ANYONE wanting to attend a new summer camp organised by Brooklyn-based ‘health coach’ Naftali Schwartz, above, must show they’ve rejected COVID-19 vaccinations.
The Times of Israel reports that radio show host Schwartz, who has no formal training in medicine or public health, claimed that vaccinated people pose a real threat to those who have not had the vaccine.
Camp Hikon aims to prepare boys attending yeshivas (religious schools) for what it calls “political, environmental and economic” changes to come. Despite its stated interest in preparing campers for “natural disasters,” it will not allow any vaccinated campers or staff to attend.
Drawing on a debunked theories spread by the anti-vaccination movement, the camp’s website cites the “experimental nature” of the vaccines. It claims that those living in close quarters with vaccinated people could “enhance” the spread of the coronavirus.
The website refers readers to a site called NutriTruth which claims vaccines are a “biological weapon,” and to a livestreamed discussion between several notable anti-vaxxers. It adds:
We regret that we will be unable to accept campers or counselors who have already received any of these injections.
Schwartz said he made the rule because of:
Suspicious symptoms that occur to unvaccinated people who have spent a lot of time in the company of vaccinated people. It’s also been reported to me from parents of my to-be campers that this is a real thing and it’s worrisome.
COVID’s not the only thing that concerns Schwartz. In a misogynistic VoiceAmerica “back to basics” broadcast the conspiracy theorist says:
We talk about the traditional roles of men and women in the world. For example, women stay home with the children, cook, clean and look feminine for their husbands.
Men go out to work and fight in wars for their families. They are the sole providers.
Today, the world is so crazy that nobody knows who they really are because everything is unisex. Women are in the work place with men. Both of them contribute to society. They compete with each other!
Women claim they don’t need a man to support them today. Men don’t really feel needed.
This causes people to not want to get married. People no longer care about each other in the same ways as before. If people DO get married and have arguments, the marriage usually ends up in divorce because they refuse to learn about proper communication skills to work out their issues. Let’s talk. Let’s communicate.
The camp’s announcement coincided with the appearance of posters in Orthodox areas of New York, warning people against COVID-19 jabs. They claim that vaccines pose a threat to fertility.
One flyer read, using the Yiddish word for rabbis, said:
Many, many Rabbonim who have thoroughly researched the COVID vaccine are urgently saying NOT to take it.
The flyer included a link to an online pamphlet with the names of rabbis who have allegedly come out against the coronavirus vaccines. It also promoted medications for the treatment of COVID such as hydroxychloroquine that studies have shown to be ineffective.
The medication had been promoted by Dr Vladimir Zelenko, above, an Orthodox physician who, until last summer, worked in the Hasidic enclave of Kiryas Joel and whose treatment protocol was promoted by Donald Trump when he was US president.
An online pamphlet claims that people did not die because of the coronavirus.
They died either from lack of proper treatment of corona, or from other neglect or improper treatment at the hospital.
Anti-vaccine sentiment is persistent in pockets of the Orthodox Jewish community, which suffered from an outbreak of measles in 2019 after a child who had traveled to Israel spread the disease among other unvaccinated children in Brooklyn and upstate New York.

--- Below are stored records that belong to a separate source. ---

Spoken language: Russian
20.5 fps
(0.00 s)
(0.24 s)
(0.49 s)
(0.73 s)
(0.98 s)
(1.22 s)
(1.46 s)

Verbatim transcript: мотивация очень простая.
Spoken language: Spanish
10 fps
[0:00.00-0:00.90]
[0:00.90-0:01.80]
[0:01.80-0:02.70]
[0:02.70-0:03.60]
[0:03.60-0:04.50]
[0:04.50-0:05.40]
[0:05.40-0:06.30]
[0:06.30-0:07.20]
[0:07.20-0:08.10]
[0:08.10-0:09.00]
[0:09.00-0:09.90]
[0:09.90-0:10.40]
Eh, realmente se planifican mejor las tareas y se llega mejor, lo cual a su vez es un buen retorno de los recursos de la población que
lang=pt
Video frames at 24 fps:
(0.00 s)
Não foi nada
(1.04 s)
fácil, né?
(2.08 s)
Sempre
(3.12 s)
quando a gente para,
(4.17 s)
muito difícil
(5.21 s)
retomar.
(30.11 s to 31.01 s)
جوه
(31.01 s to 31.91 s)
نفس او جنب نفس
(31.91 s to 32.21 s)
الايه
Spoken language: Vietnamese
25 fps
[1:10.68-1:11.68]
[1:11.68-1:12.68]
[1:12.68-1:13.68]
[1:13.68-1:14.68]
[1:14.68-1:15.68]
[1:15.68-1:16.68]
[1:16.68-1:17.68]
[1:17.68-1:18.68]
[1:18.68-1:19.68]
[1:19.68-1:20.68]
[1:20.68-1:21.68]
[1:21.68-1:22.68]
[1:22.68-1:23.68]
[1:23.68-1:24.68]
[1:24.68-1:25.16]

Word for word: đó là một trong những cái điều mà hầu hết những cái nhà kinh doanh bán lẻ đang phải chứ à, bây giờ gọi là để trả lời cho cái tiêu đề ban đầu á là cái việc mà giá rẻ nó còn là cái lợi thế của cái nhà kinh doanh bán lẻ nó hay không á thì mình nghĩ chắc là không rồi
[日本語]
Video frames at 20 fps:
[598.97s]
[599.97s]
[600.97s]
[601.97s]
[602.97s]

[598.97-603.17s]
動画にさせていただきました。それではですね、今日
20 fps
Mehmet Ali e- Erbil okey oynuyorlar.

The outbreak was brought under control after New York City’s health department imposed fines on parents who refused to vaccinate their children and threatened to close religious schools that allowed unvaccinated children to attend. New York State ended non-medical exemptions to vaccination requirements in schools, leading to an increase in vaccinations.
According to COVID vaccination data from the New York City Department of Health, the uptake in Orthodox area has been shockingly low. Only 18 percent of residents in Borough Park are fully vaccinated, with 28 percent partially vaccinated. In Midwood, only 22 percent of residents are fully vaccinated and 30 percent partially vaccinated.
By comparison, among residents of the Upper West Side’s 10024 zip code, one of the more highly vaccinated areas of the city, 54 percent of residents are fully vaccinated and 65 percent are partially vaccinated.
The Times reports:
Whether Camp Hikon actually gets off the ground remains to be seen. So far, no children are signed up and Schwartz has yet to obtain a permit to operate the camp.
But he has a clear vision of what will happen there. Masks will not be encouraged at the camp; as to how the camp would fight the spread of COVID-19, campers would be treated “with an abundance of vitamin D and other prophylaxis” according to the website.
The camp appears to combine survivalist training with Torah study. The primary goal of the camp, Schwartz said, is to prepare campers for a future in which political instability, economic instability and unusual weather events could create supply chain issues that would interfere with everyday life. Campers will build their own shelters, according to the website, and the camp plans to provide special footwear intended for survival settings.
‘We’re catering to a demographic of families that are awake, who understand that the years in the future will not be similar to years in the past,” Schwartz said.